MATERIAL PROVIDED →
────

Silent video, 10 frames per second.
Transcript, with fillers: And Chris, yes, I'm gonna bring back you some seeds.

────

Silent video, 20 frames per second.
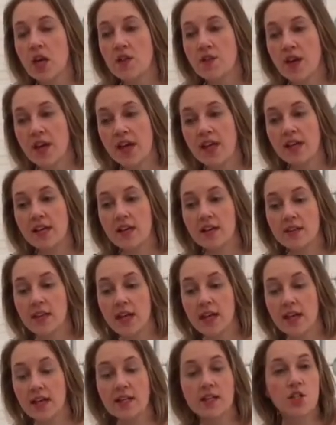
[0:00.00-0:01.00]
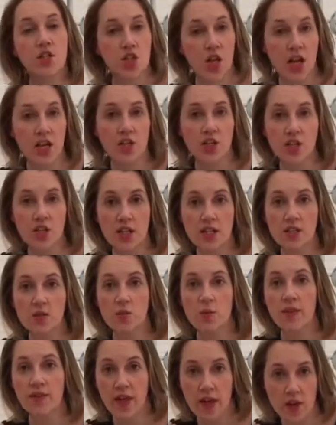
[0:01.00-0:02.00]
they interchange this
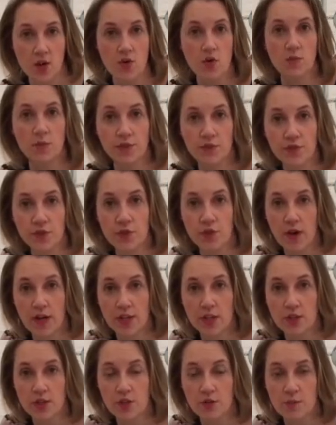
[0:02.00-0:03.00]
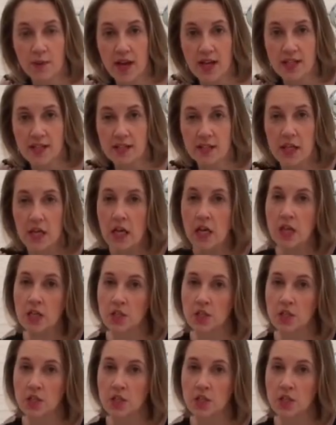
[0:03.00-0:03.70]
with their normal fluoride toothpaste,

────

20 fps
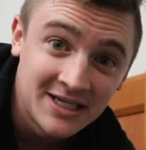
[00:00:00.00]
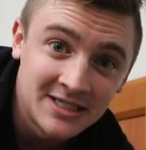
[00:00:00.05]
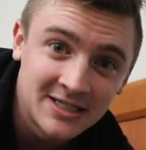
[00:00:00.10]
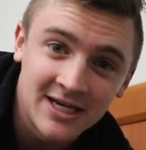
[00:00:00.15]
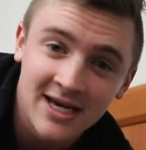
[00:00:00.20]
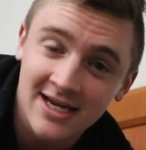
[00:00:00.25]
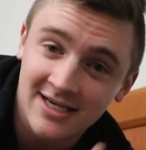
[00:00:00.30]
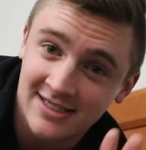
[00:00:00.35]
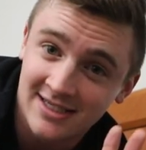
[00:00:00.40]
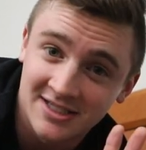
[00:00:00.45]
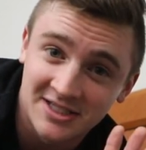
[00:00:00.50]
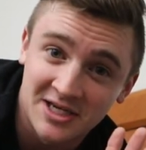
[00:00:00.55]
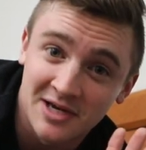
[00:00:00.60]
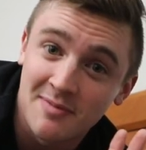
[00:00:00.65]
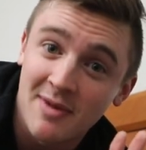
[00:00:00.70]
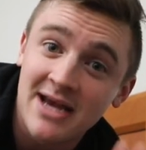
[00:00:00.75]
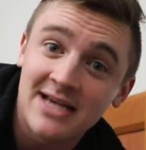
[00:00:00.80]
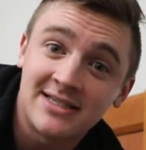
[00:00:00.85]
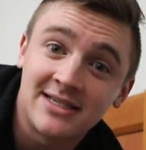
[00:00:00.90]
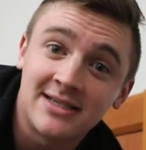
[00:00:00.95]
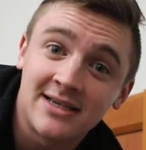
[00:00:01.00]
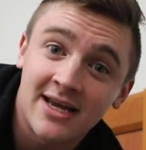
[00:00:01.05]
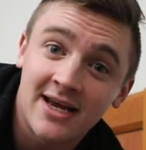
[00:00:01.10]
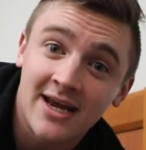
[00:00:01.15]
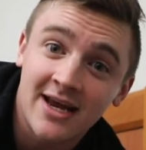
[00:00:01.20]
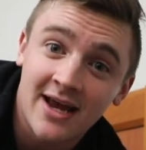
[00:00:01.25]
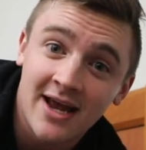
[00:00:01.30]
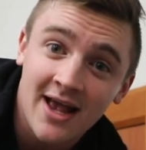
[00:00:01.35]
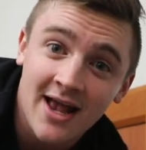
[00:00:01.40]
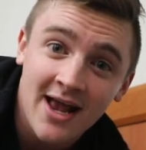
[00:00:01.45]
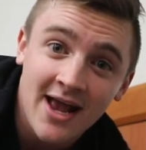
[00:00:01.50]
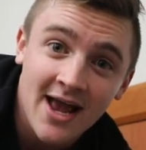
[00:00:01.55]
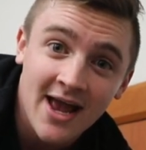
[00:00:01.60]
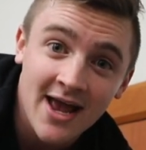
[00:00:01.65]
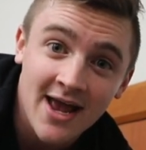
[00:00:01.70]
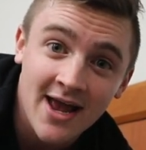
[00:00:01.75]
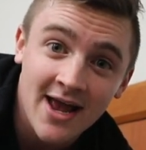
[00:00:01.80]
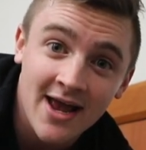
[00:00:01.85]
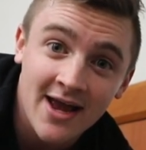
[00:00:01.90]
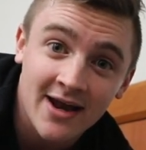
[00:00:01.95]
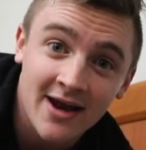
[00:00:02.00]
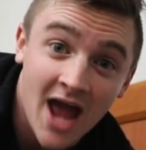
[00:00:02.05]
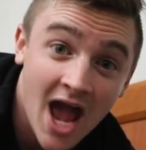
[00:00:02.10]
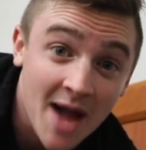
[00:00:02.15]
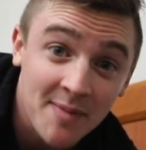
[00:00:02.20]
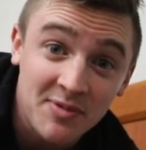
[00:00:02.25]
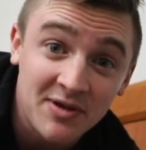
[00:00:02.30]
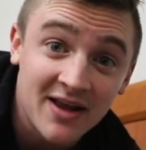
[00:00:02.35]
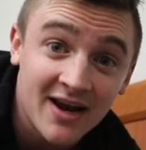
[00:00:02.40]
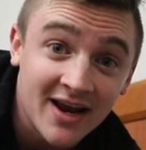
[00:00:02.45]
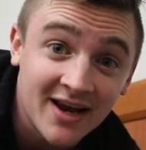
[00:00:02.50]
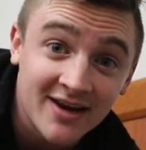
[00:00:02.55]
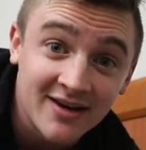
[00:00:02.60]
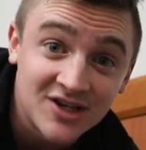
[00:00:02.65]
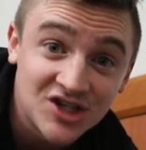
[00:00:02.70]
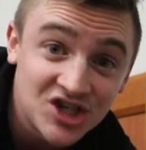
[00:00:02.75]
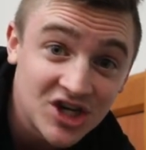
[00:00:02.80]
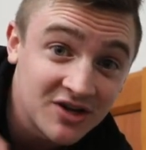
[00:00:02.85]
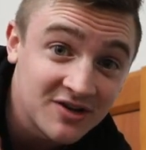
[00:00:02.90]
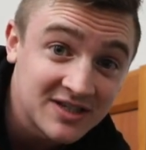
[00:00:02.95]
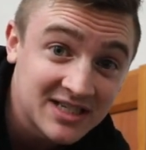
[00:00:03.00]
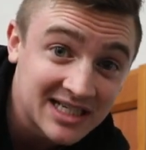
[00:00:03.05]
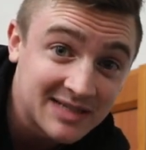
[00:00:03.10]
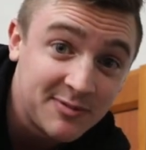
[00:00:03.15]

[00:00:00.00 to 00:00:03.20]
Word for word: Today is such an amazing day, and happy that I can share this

────

EXERCISE DIRECTIONS →
Report the count of lines in the listing above that include "frames", and nothing more.

SOLUTION TO THE EXERCISE →
2